== Segment start ==
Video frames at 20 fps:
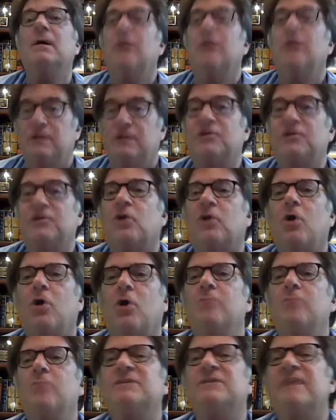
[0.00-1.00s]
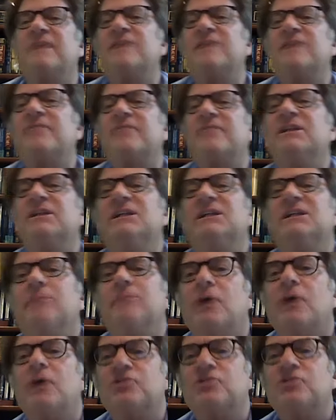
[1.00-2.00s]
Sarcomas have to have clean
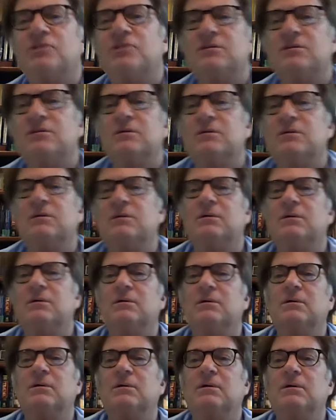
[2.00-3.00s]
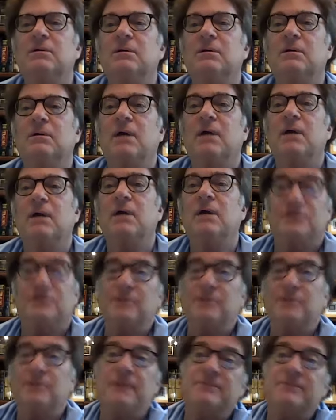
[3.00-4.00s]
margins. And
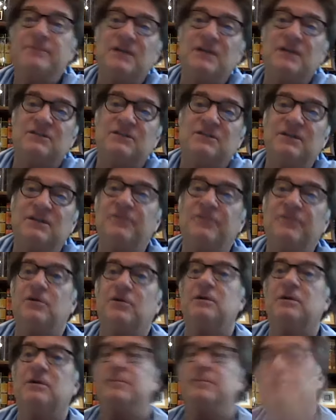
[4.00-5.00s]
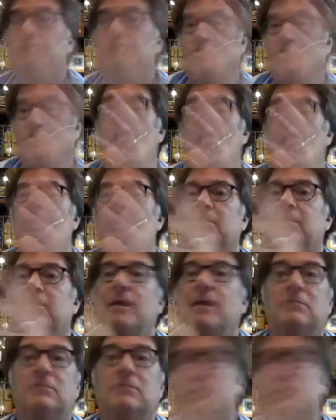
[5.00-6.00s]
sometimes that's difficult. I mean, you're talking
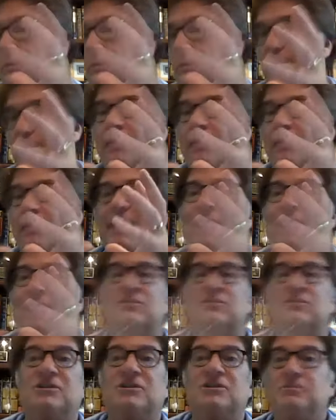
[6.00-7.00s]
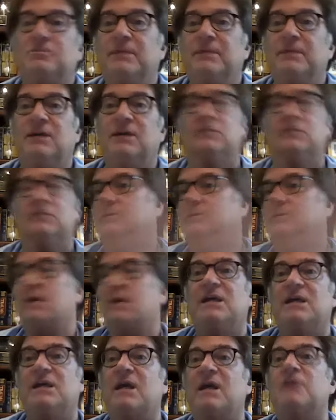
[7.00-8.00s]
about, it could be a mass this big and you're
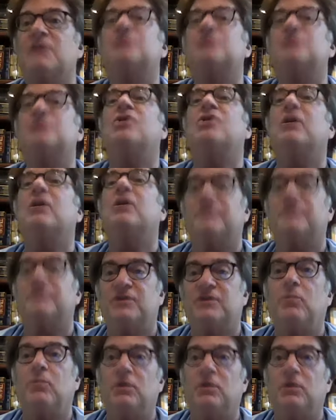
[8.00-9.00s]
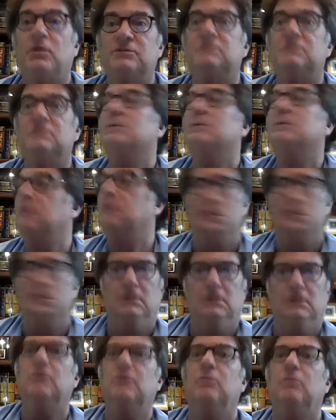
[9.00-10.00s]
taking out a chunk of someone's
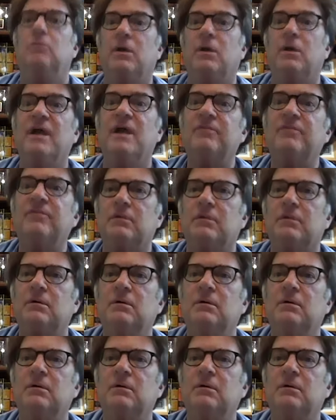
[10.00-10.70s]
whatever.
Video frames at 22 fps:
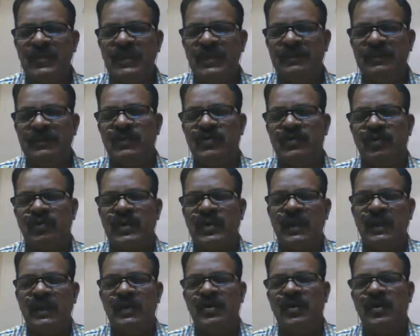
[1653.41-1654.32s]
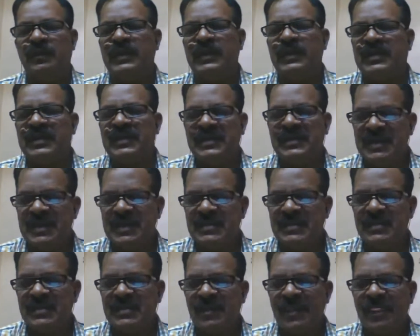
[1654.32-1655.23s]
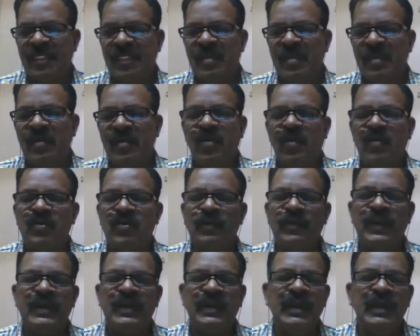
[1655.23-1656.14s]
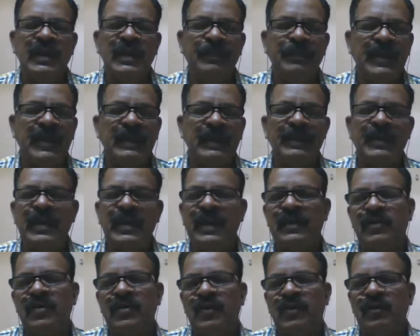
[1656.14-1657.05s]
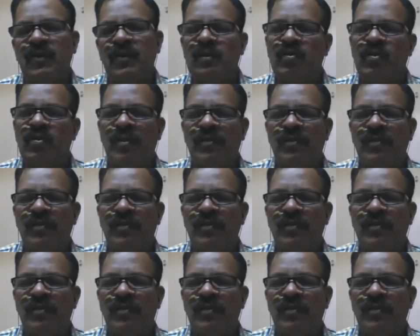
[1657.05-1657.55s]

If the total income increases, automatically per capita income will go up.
== Segment end ==
== Segment start ==
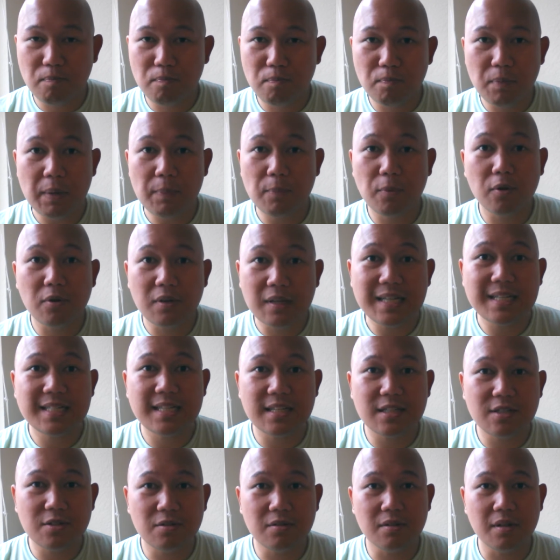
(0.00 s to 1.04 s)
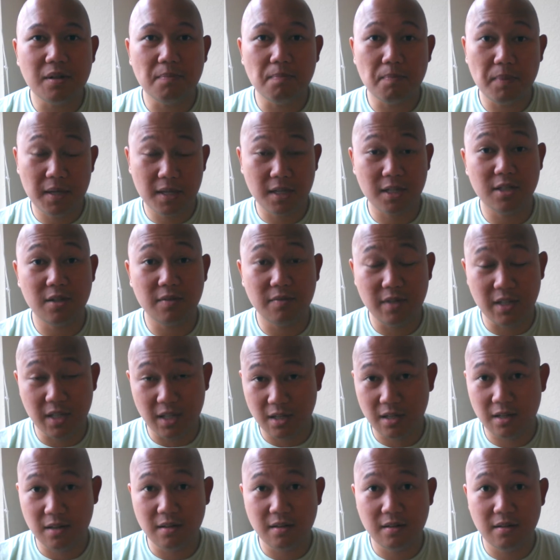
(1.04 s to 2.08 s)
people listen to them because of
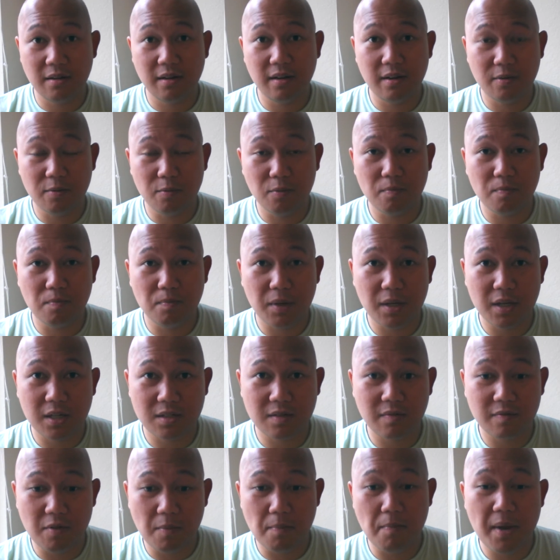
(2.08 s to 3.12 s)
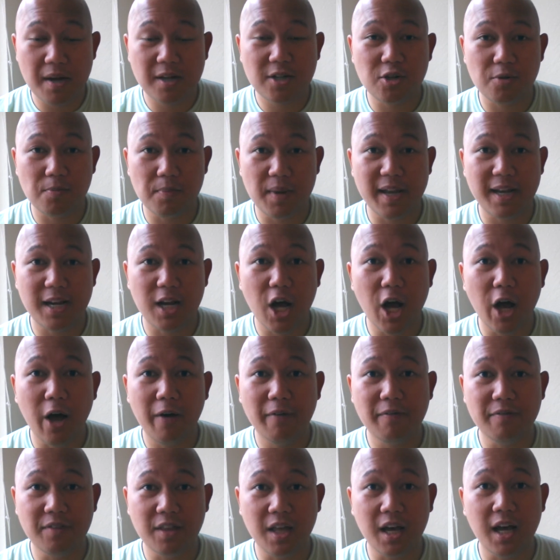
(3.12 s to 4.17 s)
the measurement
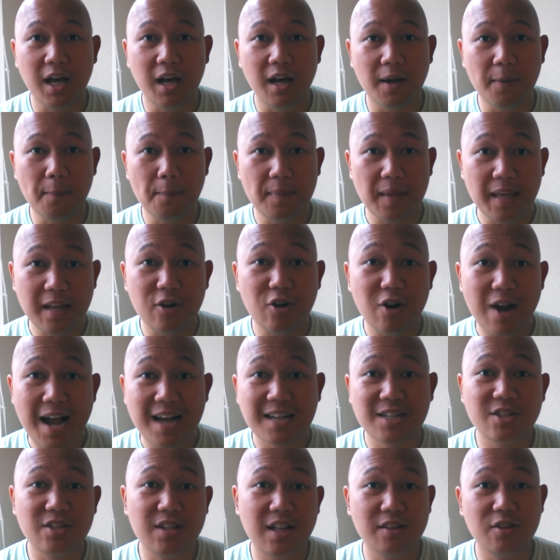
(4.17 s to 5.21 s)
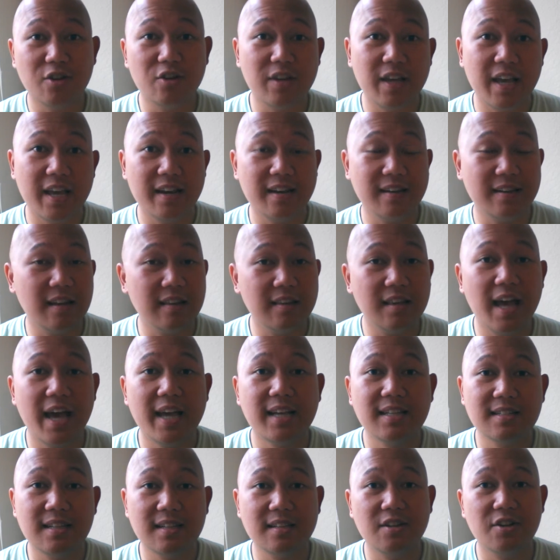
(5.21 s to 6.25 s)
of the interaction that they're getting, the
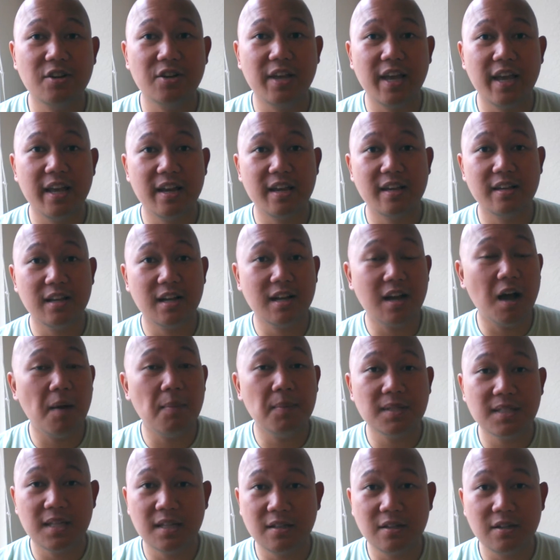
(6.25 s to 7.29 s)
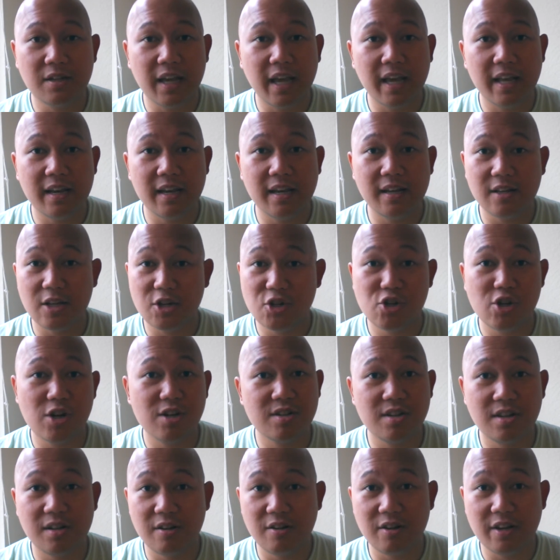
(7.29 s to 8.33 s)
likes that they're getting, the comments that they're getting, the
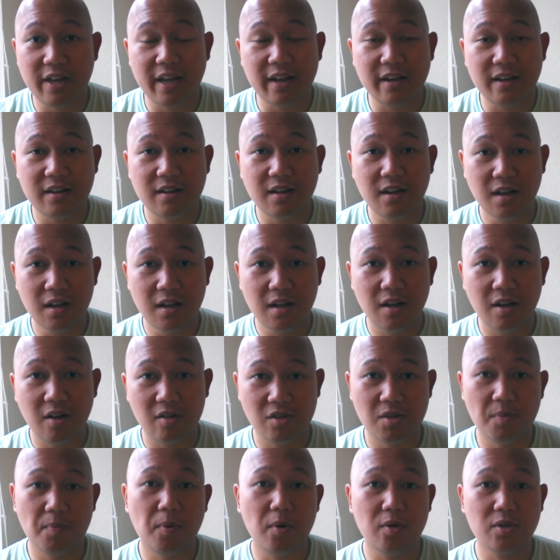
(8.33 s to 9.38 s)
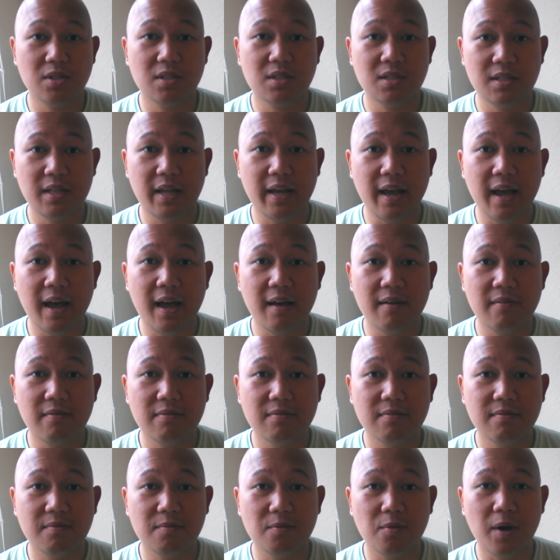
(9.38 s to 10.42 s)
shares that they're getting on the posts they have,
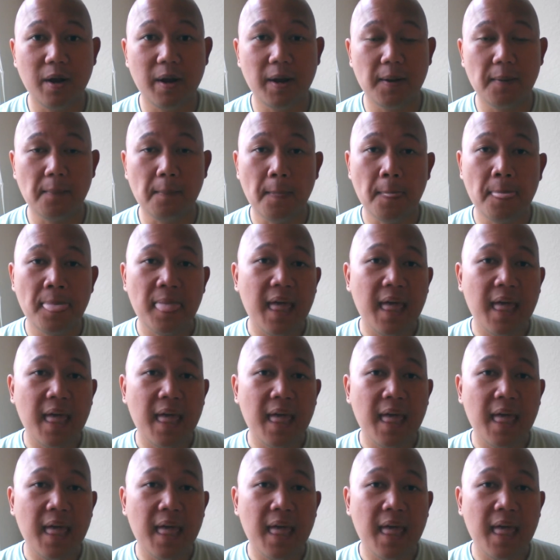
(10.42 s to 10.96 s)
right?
== Segment end ==
EXERCISE
Transcribe the listing above exactly, but only from the line with "Video frames at 20" through the line with "[1653.41-1654.32s]". Include both of those lines and omit the pictures.

REPLY
Video frames at 20 fps:
[0.00-1.00s]
[1.00-2.00s]
Sarcomas have to have clean
[2.00-3.00s]
[3.00-4.00s]
margins. And
[4.00-5.00s]
[5.00-6.00s]
sometimes that's difficult. I mean, you're talking
[6.00-7.00s]
[7.00-8.00s]
about, it could be a mass this big and you're
[8.00-9.00s]
[9.00-10.00s]
taking out a chunk of someone's
[10.00-10.70s]
whatever.
Video frames at 22 fps:
[1653.41-1654.32s]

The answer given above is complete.